DATA EXTRACT:

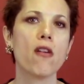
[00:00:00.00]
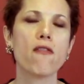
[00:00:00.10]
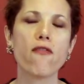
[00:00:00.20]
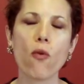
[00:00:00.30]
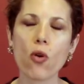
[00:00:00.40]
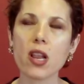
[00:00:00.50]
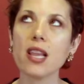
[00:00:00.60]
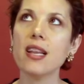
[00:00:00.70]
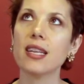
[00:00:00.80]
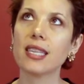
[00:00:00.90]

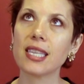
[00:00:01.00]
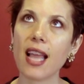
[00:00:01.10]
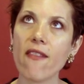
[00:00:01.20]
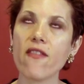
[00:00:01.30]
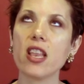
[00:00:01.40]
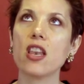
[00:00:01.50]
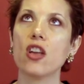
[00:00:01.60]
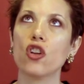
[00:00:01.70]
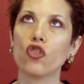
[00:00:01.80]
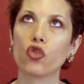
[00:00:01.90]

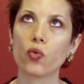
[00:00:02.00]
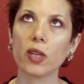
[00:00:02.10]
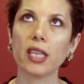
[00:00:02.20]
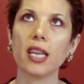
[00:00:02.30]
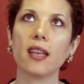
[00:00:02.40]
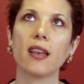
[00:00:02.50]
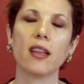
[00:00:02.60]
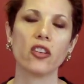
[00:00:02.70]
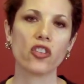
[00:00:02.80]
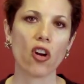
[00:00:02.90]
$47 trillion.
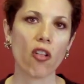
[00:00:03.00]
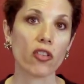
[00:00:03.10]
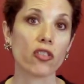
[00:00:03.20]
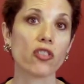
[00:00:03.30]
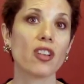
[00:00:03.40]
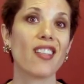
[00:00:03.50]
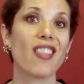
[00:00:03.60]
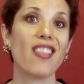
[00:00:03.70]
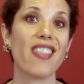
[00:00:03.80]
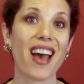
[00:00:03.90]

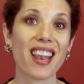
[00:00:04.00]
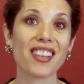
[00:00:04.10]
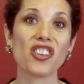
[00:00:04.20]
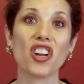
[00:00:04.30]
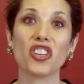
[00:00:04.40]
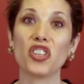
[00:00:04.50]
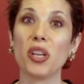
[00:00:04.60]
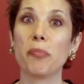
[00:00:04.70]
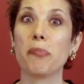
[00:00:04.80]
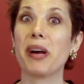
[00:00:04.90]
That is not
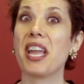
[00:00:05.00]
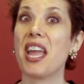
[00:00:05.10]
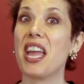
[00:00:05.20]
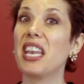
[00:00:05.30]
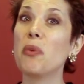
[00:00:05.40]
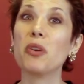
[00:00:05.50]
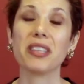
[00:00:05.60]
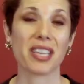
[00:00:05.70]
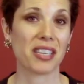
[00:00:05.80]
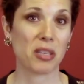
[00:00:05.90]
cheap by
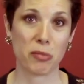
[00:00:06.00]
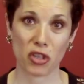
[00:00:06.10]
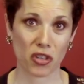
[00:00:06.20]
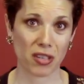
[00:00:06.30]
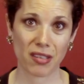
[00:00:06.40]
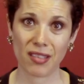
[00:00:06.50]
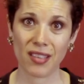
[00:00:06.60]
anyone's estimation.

EXERCISE INSTRUCTIONS: Nothing but an exact copy of the data, without pictures, should be returned.

EXERCISE RESPONSE:
[00:00:00.00]
[00:00:00.10]
[00:00:00.20]
[00:00:00.30]
[00:00:00.40]
[00:00:00.50]
[00:00:00.60]
[00:00:00.70]
[00:00:00.80]
[00:00:00.90]

[00:00:01.00]
[00:00:01.10]
[00:00:01.20]
[00:00:01.30]
[00:00:01.40]
[00:00:01.50]
[00:00:01.60]
[00:00:01.70]
[00:00:01.80]
[00:00:01.90]

[00:00:02.00]
[00:00:02.10]
[00:00:02.20]
[00:00:02.30]
[00:00:02.40]
[00:00:02.50]
[00:00:02.60]
[00:00:02.70]
[00:00:02.80]
[00:00:02.90]
$47 trillion.
[00:00:03.00]
[00:00:03.10]
[00:00:03.20]
[00:00:03.30]
[00:00:03.40]
[00:00:03.50]
[00:00:03.60]
[00:00:03.70]
[00:00:03.80]
[00:00:03.90]

[00:00:04.00]
[00:00:04.10]
[00:00:04.20]
[00:00:04.30]
[00:00:04.40]
[00:00:04.50]
[00:00:04.60]
[00:00:04.70]
[00:00:04.80]
[00:00:04.90]
That is not
[00:00:05.00]
[00:00:05.10]
[00:00:05.20]
[00:00:05.30]
[00:00:05.40]
[00:00:05.50]
[00:00:05.60]
[00:00:05.70]
[00:00:05.80]
[00:00:05.90]
cheap by
[00:00:06.00]
[00:00:06.10]
[00:00:06.20]
[00:00:06.30]
[00:00:06.40]
[00:00:06.50]
[00:00:06.60]
anyone's estimation.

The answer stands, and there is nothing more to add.